Likewise joint support schemes would be hard to align with existing schemes and make everything harder for governments to control. The joint project approach would therefore be the “preferred option”, being easier to add on to domestic efforts while providing access to a bigger market. However, negotiating such arrangements could prove a slow process, warned MR Hedenstrom.

“Joint hybrid schemes” could also be an option for countries using RES certificates, he suggested. However, Mr Hedenstrom foresaw that a number of countries will not be on track to meet the 2020 target, necessary improvements to transmission grids will be delayed and the RES support systems will cause some problems for the electricity wholesale market. He encouraged governments to implement a Guarantee of Origin certificate system based on the Association of Issuing Bodies (AIB) standard – which will “bring customers into the picture” – to implement an electricity disclosure platform based on the existing E-track standard, and to help develop a “platform/meeting point for joint projects”.
 

“Renewables is a very good business to be in”, Roberto Zangrandi, Head of European Institutional Relations at the Enel group, told the audience. He explained that the group strategy is to pursue a balanced technology mix with a diversified geographical presence and maintain flexibility in growth.

Annual group RES-power generation is currently just over 79TWh. Group company Enel Green Power is “active in all four key technologies” – hydropower, wind, geothermal and biomass, with projects in solar power as well and dependence on incentivised schemes is not very high. On the ten year horizon, projects in concentrated solar power and concentrated photovoltaic energy are under way, with wave/tidal and energy storage projects under way on a longer horizon, he explained. Mr Zangrandi said that renewable energies shows “excellent fundamentals” but pointed out that the “financial dynamics differ from those of traditional power generation,” so it is vital to “maintain contact with the financial world” in forward planning, he underlined.
 

Gassner- Videoclip

Holger Gassner, Head of Markets and Political Affairs at RWE Innogy, explained RWE’s group strategy to become – from a relatively late start - one of the top five companies in the European RES sector. The company is basing its approach on six pillars: climate-friendly coal power plants; ongoing use of nuclear power; increases in renewables and in CHP; and increases in energy efficiency and in research and development.
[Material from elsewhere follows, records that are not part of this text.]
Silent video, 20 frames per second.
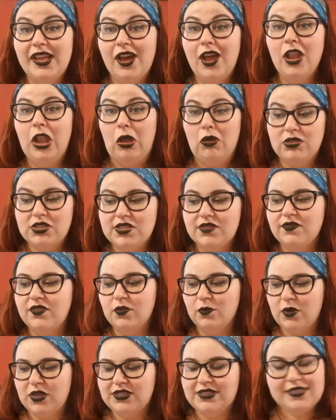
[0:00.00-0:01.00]
a lot of the
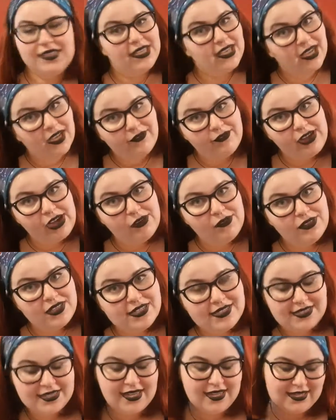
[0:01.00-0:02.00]
ones they have out
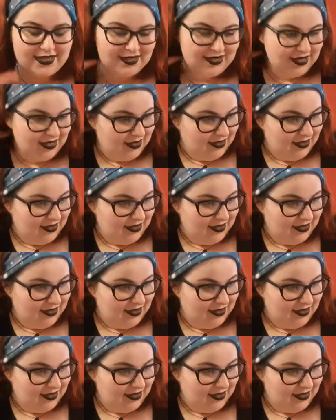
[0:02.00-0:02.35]
this year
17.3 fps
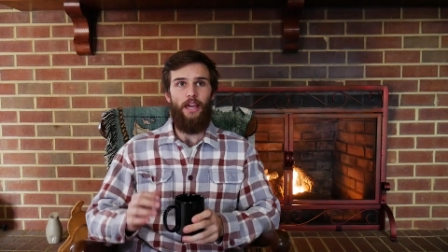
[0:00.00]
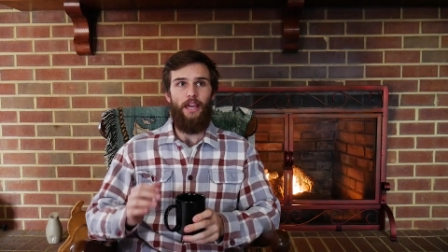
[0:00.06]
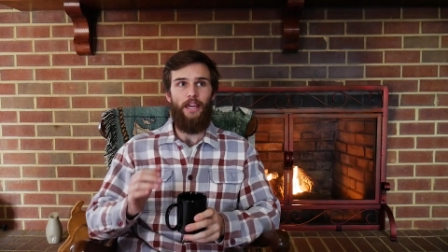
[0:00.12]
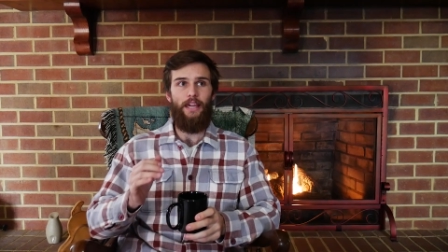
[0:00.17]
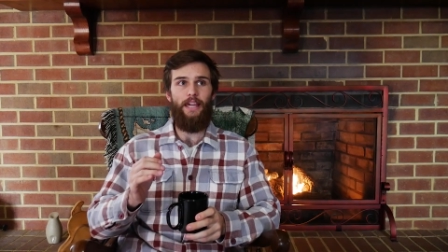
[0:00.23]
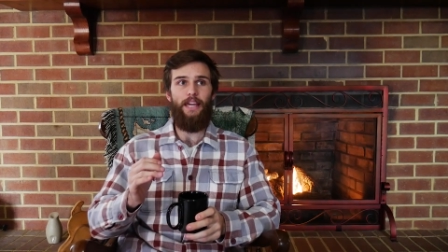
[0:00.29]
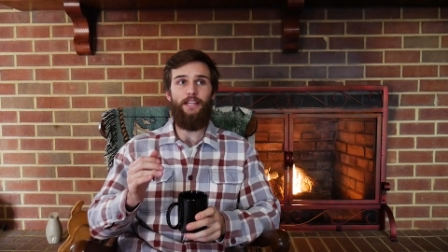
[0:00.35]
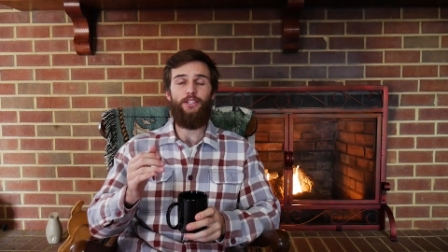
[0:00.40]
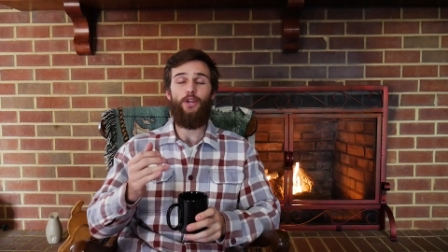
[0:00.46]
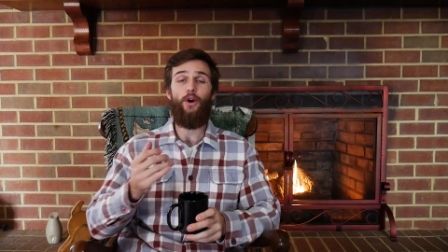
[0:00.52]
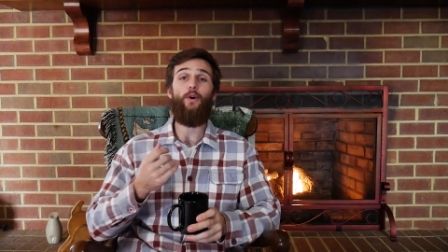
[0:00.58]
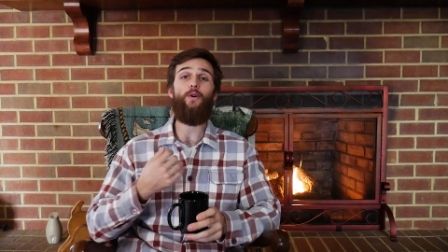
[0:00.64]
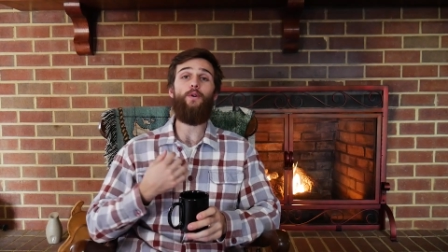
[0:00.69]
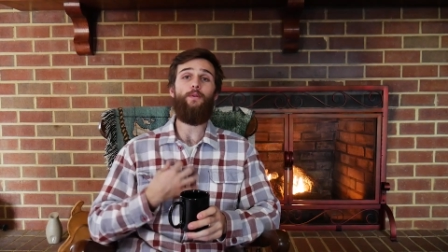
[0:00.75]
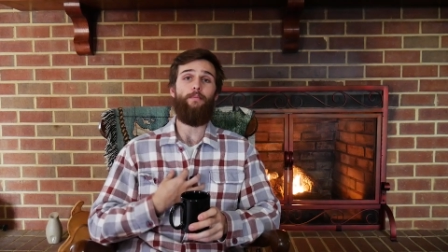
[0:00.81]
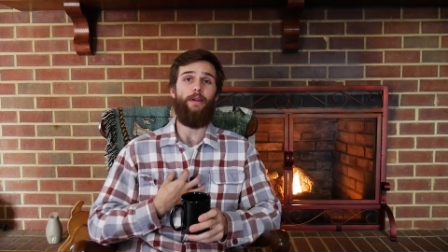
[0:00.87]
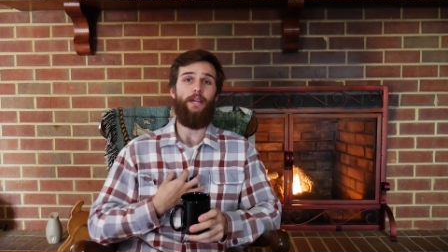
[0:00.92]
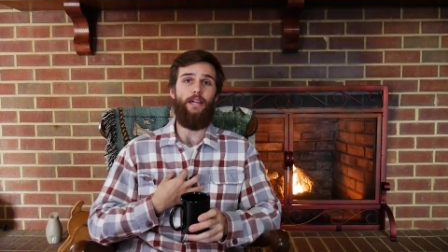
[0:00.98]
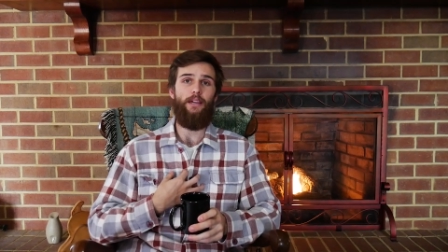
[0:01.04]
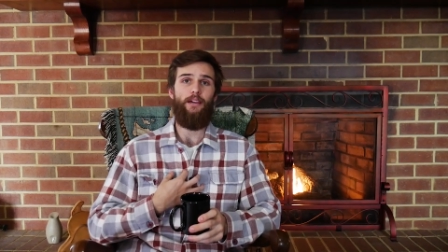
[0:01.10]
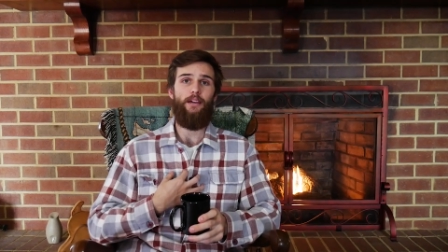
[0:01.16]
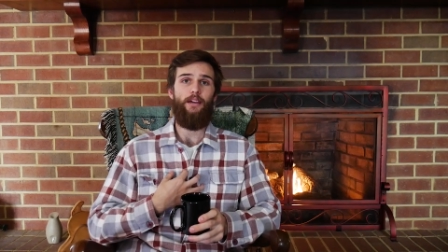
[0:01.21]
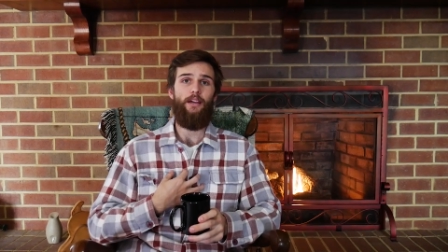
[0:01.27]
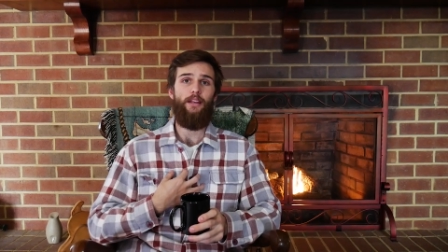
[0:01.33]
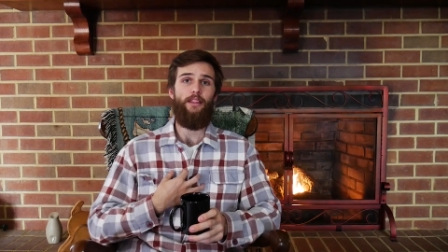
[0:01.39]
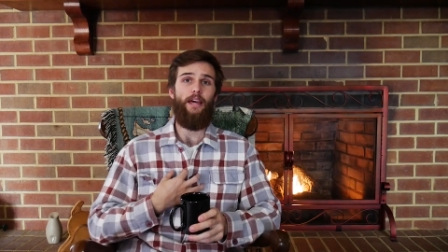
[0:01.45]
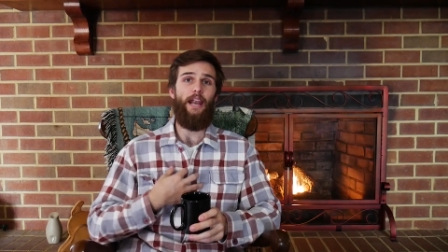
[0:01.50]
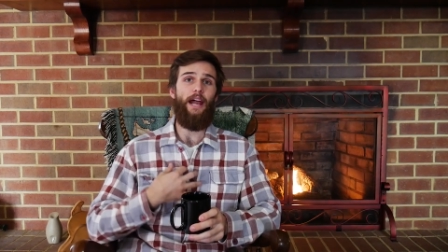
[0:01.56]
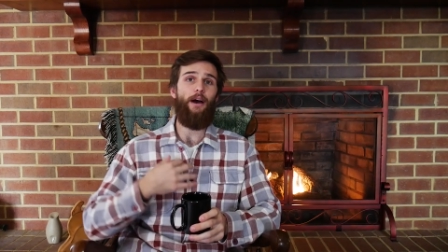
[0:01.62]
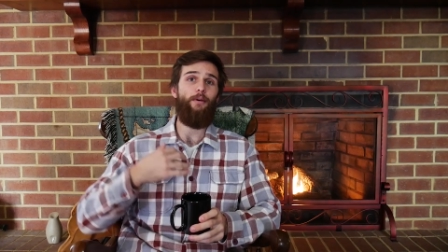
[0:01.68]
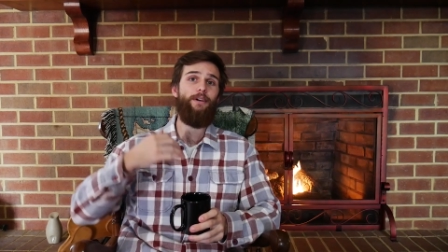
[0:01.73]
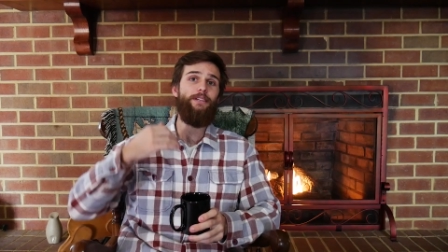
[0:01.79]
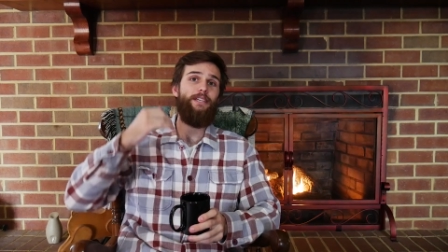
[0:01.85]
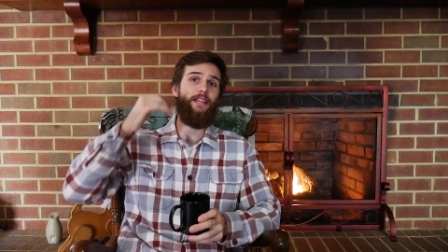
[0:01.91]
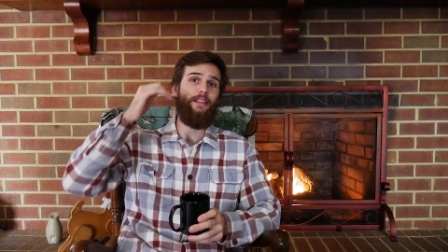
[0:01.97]
He told me that I
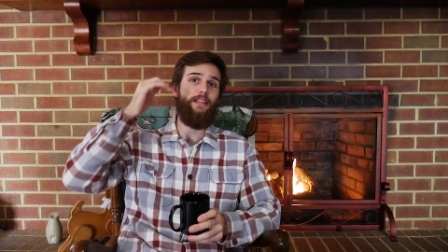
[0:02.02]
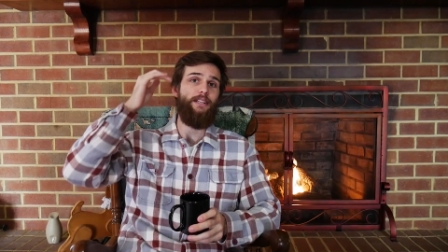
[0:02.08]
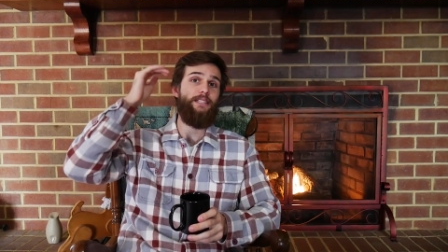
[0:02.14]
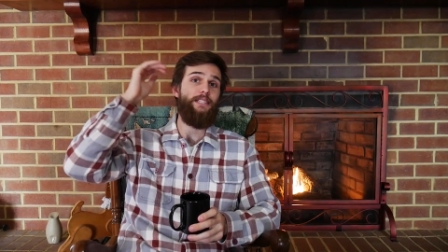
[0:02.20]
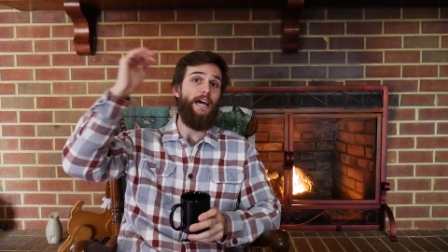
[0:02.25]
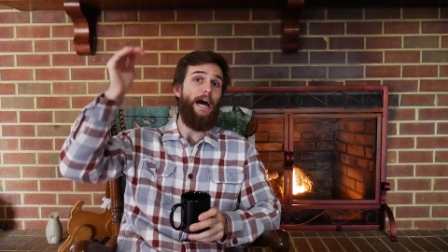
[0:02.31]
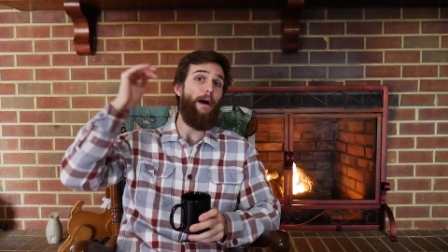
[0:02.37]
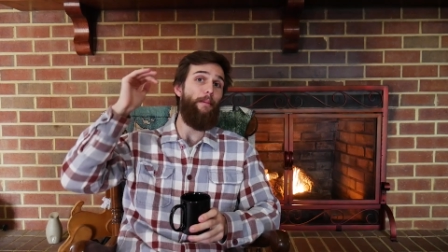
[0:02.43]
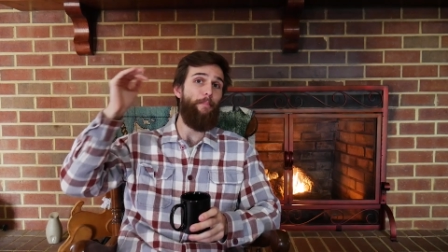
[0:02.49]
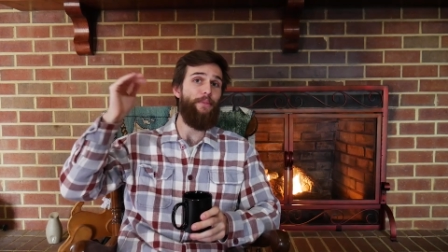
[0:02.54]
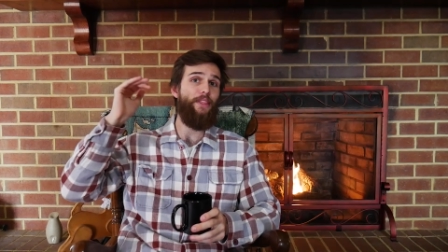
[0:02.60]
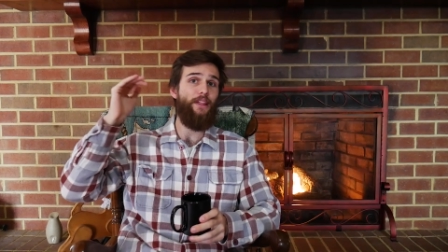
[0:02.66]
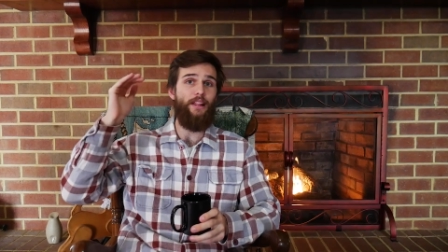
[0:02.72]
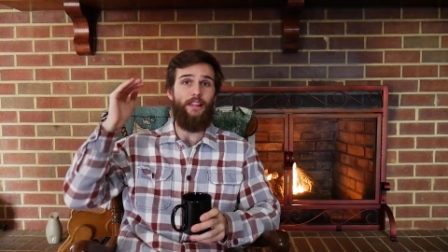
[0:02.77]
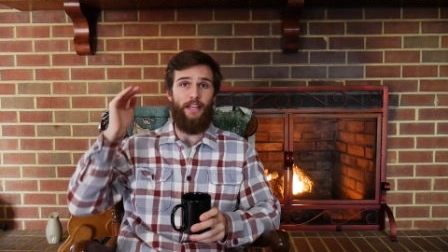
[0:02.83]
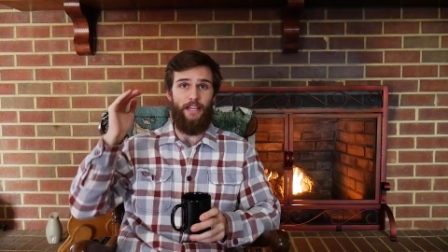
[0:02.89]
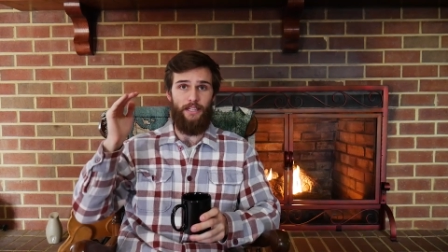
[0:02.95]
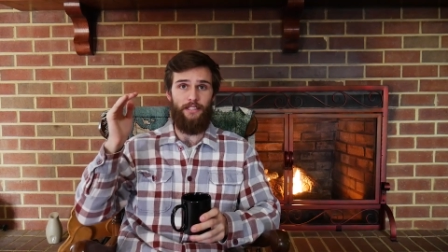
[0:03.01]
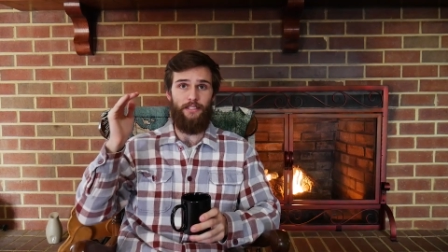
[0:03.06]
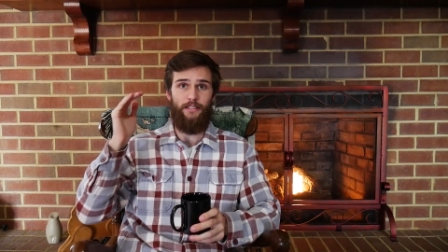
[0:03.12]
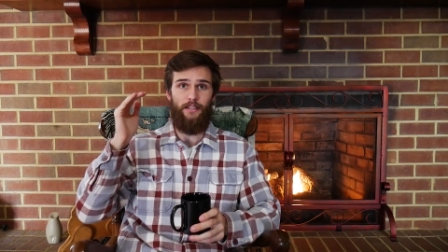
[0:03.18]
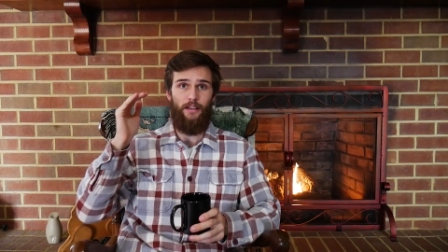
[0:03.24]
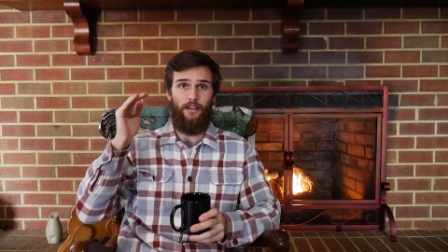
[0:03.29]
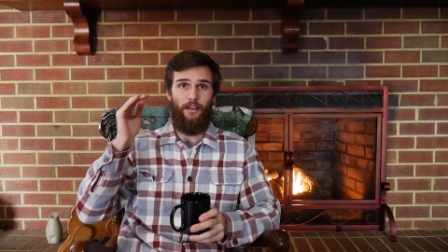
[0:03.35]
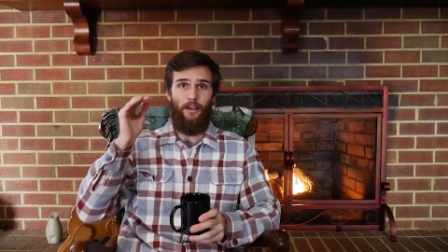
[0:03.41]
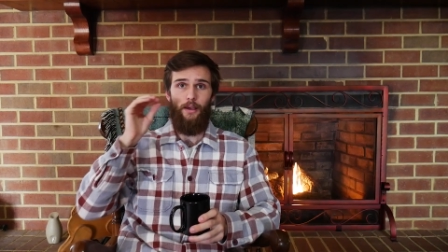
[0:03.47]
was at the top of the list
The company is planning to have some 4.5GW of RES plant – windpower, hydropower, biomass plus new technologies - in operation or construction by 2012. It has recently acquired a North Sea offshore wind project, Innogy Nordsee 1, with some 180 turbines of 5/6 MW creating a capacity of 960MW, for which final consent is expected by the end of the year. Mr Gassner told the audience that in order to meet the EU target, countries will need to expand biomass, which “enjoys favourable regulatory support”, the challenge being to source reliable feedstock. Biogas will also be a focus of RWE Innogy efforts, he said.